Às vezes me pergunto quando foi que caí nessa infeliz armadilha. O problema é que nunca consigo encontrar uma resposta coerente. Talvez tenha ficado obcecada, pois ele foi o único que me tocou quando eu era apenas uma “mancha”. Mesmo sabendo que foi com intenções imundas, eu me senti mais viva naquele dia do agora que tenho tudo que sempre quis. Ou talvez tudo no universo gere um oposto só para equilibrar, assim como preto e branco, verão e inverno, dia e noite, fogo e gelo... É possível que junto com o ódio tenha vindo também o amor. Infelizmente, esses dois sentimentos habitam em mim em quantidades tão grandes que, por vezes, me sufoco com seus excessos.
Suscetível às emoções, coloquei minha mão direita sobre o ferimento de Christopher e ele gemeu muito baixo. Fixei bem meus olhos em seu lindo e marcado rosto, então as lembranças tomaram-me com veemência, provocando um amargo choro.
“Eu fui tão cruel e maldoso, fiz coisas com essa menina que não se faz nem a um animal.”
“Quando olho pra dentro de mim mesmo... só vejo uma pessoa muito, muito feia.”
“Por muito tempo tentei imaginar como ela se sentia, mas só recentemente compreendi o tamanho do sofrimento que afligi a alguém tão indefesa.”
Ver Christopher entregue à sua punição não me trazia glória e satisfação, apenas me empurrava para o abismo onde o joguei. Finalmente estava percebendo que nessa história paga com orgulho e aflição não havia vencedores, ambos éramos perdedores. Será que tinha que ser assim? Duas almas transtornadas demais para seguir em frente?
Onde está a paz que vem com a justiça? Onde está a calmaria depois da tempestade? Por que ainda sinto tanta dor?
O pranto levou-me ao limite e desejei estar no lugar de Christopher, ficar estendida lá, sem sentir nada. Ao ficar perdida nesse conflito, lembrei-me de uma frase que me serviu como bússola: perdoa-se na medida em que se ama.

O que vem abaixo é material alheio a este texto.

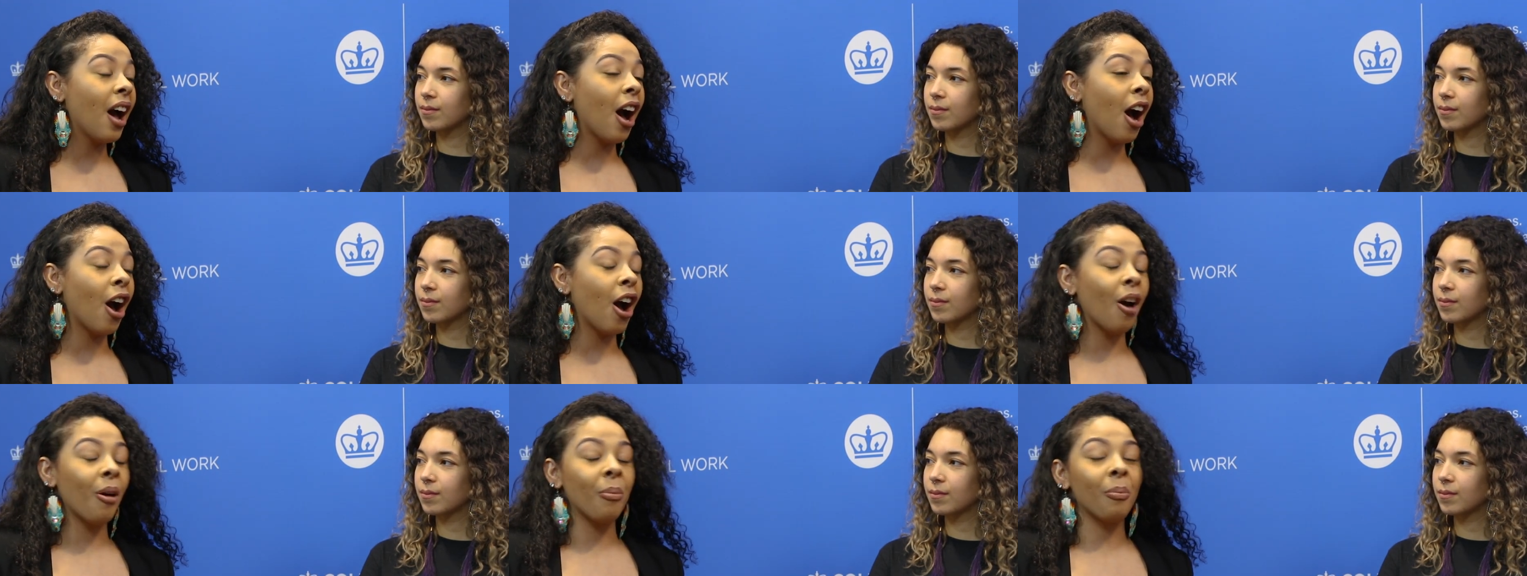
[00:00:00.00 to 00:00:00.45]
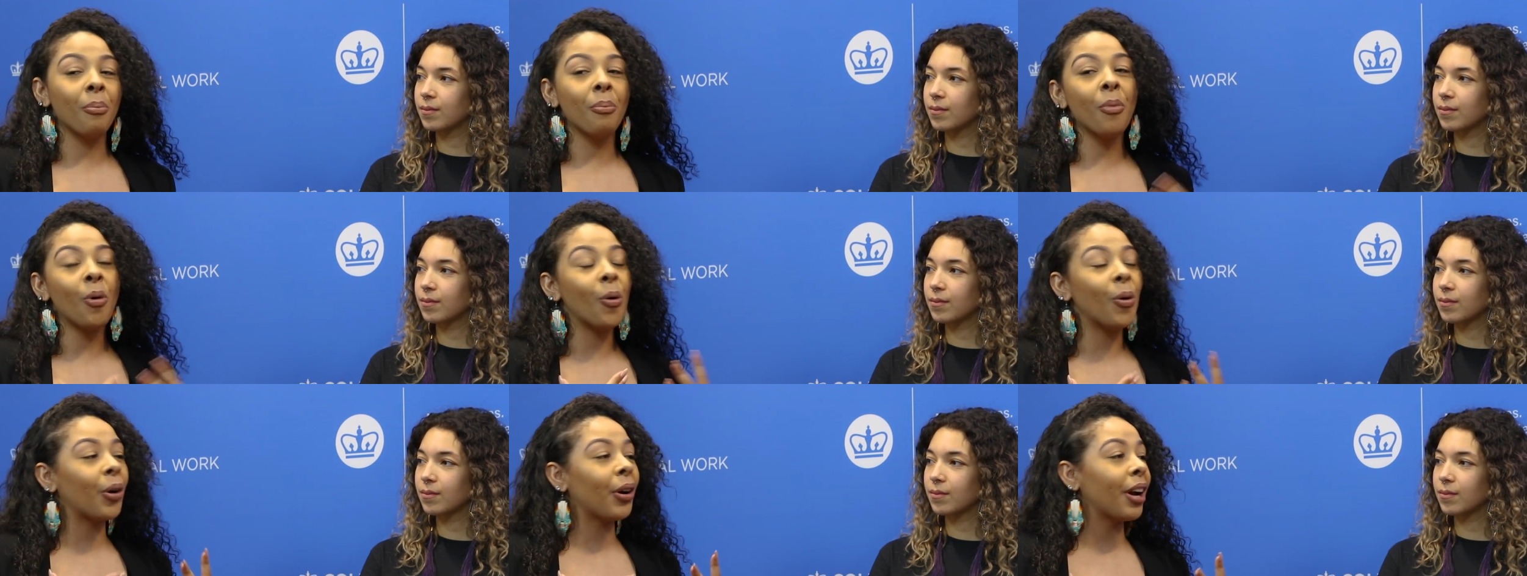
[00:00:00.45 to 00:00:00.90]
Speaker 1: um,
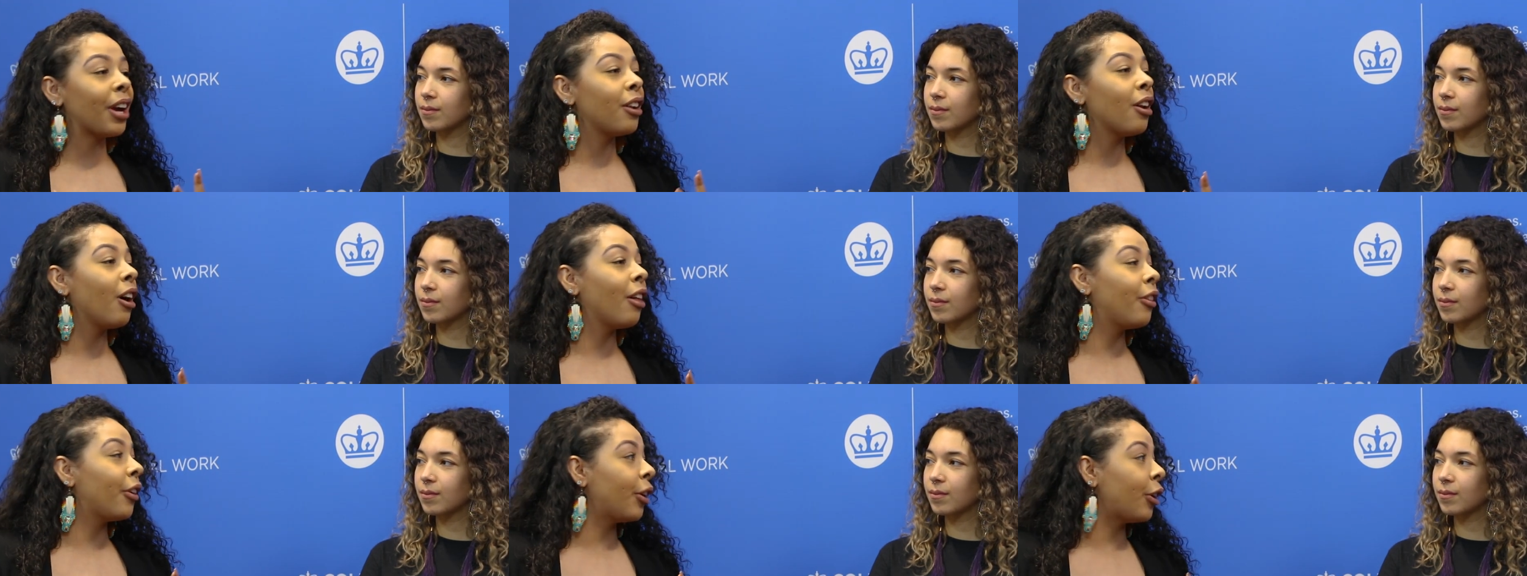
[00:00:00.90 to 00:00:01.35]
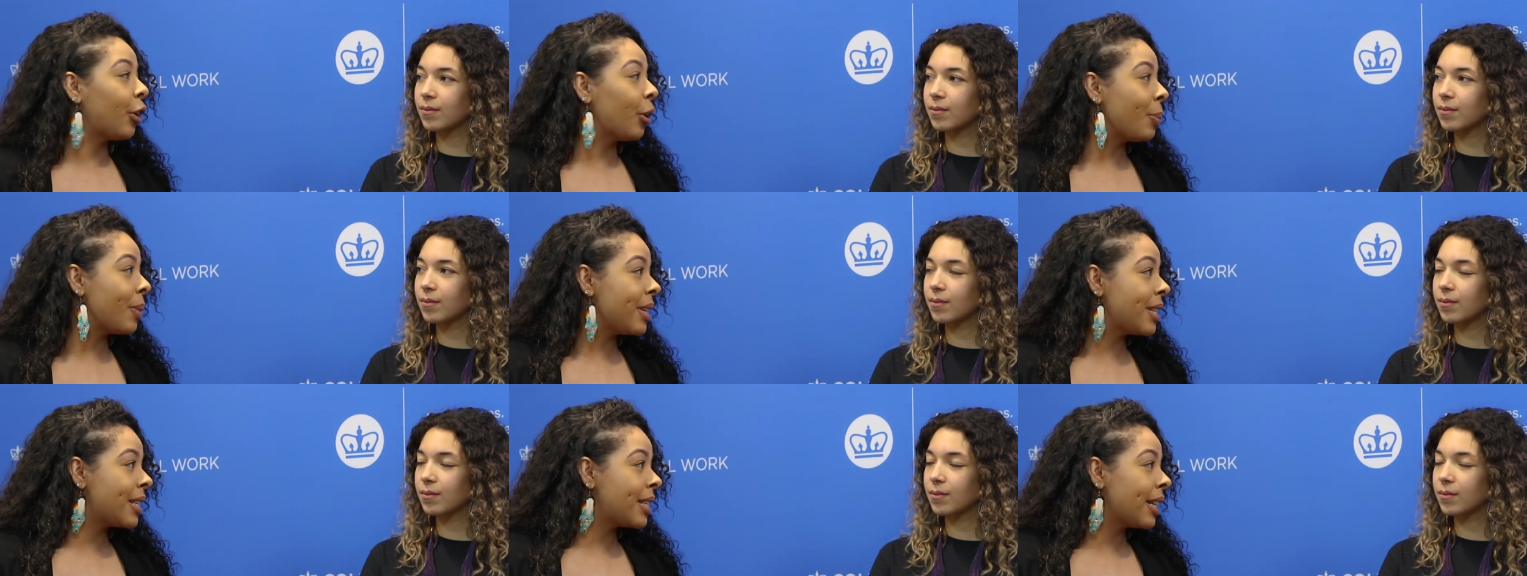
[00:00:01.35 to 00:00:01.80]
more in other
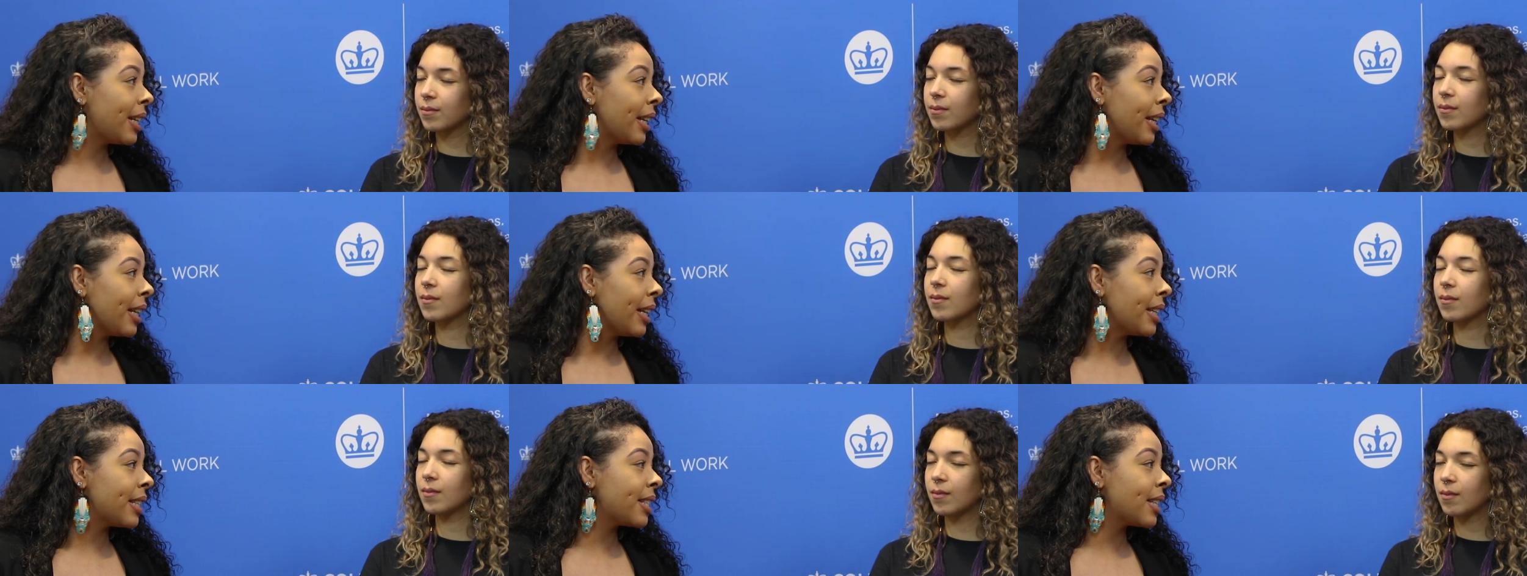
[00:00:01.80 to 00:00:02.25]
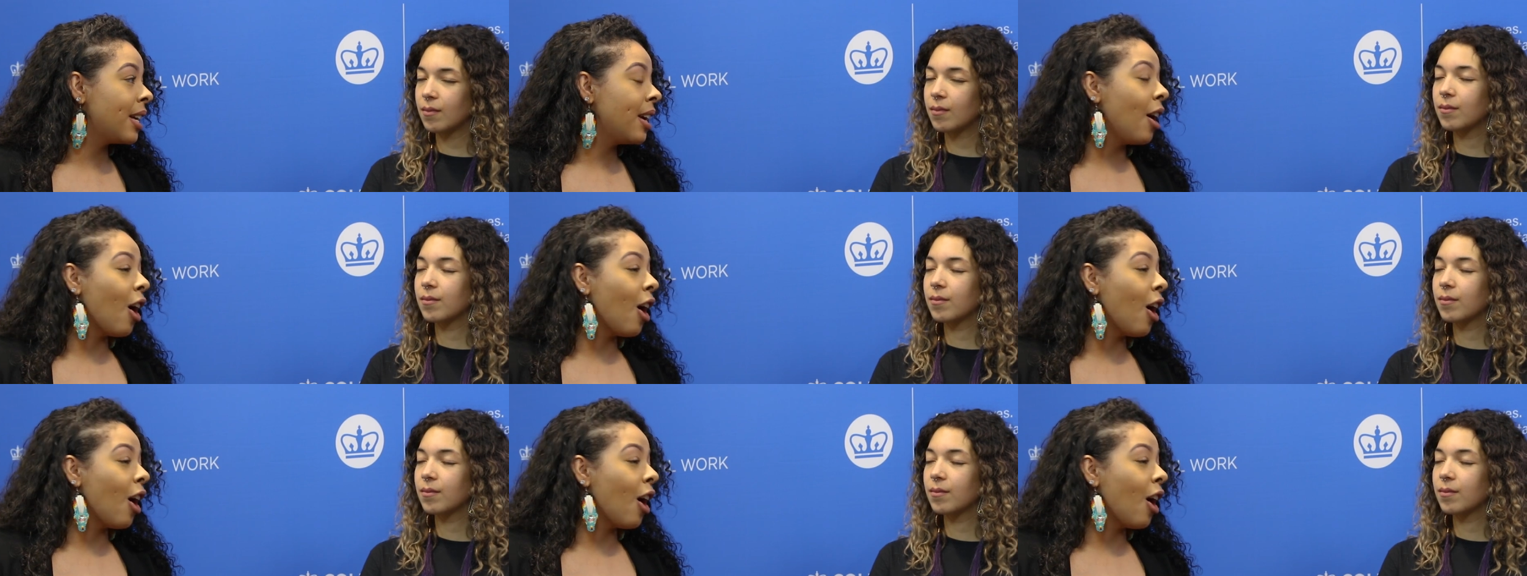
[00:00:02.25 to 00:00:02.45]
urban cities,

Será que isso me faria dormir à noite? Me faria enxergar um caminho para percorrer? A pergunta mais difícil era: será que eu seria capaz de perdoar?

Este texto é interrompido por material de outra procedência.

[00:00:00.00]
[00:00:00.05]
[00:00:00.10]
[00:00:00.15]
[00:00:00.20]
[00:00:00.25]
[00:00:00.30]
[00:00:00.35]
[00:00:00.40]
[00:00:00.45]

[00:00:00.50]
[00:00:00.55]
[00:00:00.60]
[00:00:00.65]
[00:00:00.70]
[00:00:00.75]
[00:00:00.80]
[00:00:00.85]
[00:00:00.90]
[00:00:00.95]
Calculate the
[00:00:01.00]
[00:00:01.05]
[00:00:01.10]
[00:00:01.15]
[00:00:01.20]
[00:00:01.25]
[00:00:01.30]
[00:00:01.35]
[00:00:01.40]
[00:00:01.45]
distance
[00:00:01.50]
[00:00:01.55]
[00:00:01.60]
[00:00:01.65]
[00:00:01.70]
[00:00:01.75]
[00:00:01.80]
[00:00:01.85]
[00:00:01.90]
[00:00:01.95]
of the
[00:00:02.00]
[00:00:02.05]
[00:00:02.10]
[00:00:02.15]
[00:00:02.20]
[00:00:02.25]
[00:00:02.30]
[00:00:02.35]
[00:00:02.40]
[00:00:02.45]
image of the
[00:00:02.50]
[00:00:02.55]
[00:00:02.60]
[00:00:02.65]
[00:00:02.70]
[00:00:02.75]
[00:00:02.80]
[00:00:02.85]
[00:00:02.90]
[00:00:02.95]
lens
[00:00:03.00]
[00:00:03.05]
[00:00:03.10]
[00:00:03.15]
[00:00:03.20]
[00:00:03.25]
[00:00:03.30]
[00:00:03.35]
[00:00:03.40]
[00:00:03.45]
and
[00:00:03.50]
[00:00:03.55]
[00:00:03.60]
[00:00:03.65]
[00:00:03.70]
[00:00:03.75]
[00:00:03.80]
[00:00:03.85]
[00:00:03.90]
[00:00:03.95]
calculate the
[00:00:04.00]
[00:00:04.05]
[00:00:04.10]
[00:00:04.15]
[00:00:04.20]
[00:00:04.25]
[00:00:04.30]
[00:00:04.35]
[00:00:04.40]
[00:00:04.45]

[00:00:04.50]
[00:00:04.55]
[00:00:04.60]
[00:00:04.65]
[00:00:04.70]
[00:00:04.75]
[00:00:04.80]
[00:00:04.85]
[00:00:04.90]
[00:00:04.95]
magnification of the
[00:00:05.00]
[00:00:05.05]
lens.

Observei as linhas faciais de Christopher, os pequenos detalhes que faziam dele alguém singular. Então reuni tudo que ainda havia de bom no meu coração e permiti que o frio provocado pela tempestade aplacasse o fogo dentro de mim. Não era fácil, mas era necessário congelar o ódio para que, assim, eu pudesse sonhar com um pouco paz.
Mantive-me firme em minha decisão e aos poucos uma sensação diferente foi surgindo. Ela me fez ter a nítida impressão de que a água estava levando embora uma camada grossa de sujeira que se impregnara em mim. Talvez, só talvez, algo semelhante estivesse acontecendo com Christopher, pois ele pronunciara meu nome. Embora não tenha ouvido sua voz, pude ler em seus lábios.
De olhos fechados coloquei minha boca junto à dele e sussurrei:
- Acabou. - Selei o difícil perdão com um beijo.
Sua respiração estava tão fraca que mal pude senti-la em meu rosto, porém seus lábios frios e proibidos me trouxeram um breve conforto.
Assim que afastei a minha boca, os olhos dele se abriram, mas não conseguiu mantê-los abertos por mais de um segundo. Preocupada com seu estado, não perdi mais tempo e liguei para a emergência. Fiquei com Christopher até a ambulância chegar, depois o deixei ir embora tendo plena consciência de que já não podíamos partilhar o mesmo colégio. Nem sequer a mesma cidade.
Ao chegar em casa, fui para o banheiro e, com uma toalha, tirei o que sobrara da maquiagem. Encarei meu rosto limpo por algum tempo, em seguida, fui até o closet e arranquei de lá o velho uniforme do Democracy. Já não tinha motivos para voltar ao colégio, pois a vingança acabara e nada mais me restava. Eu não fazia a menor ideia do que ia fazer com a minha vida.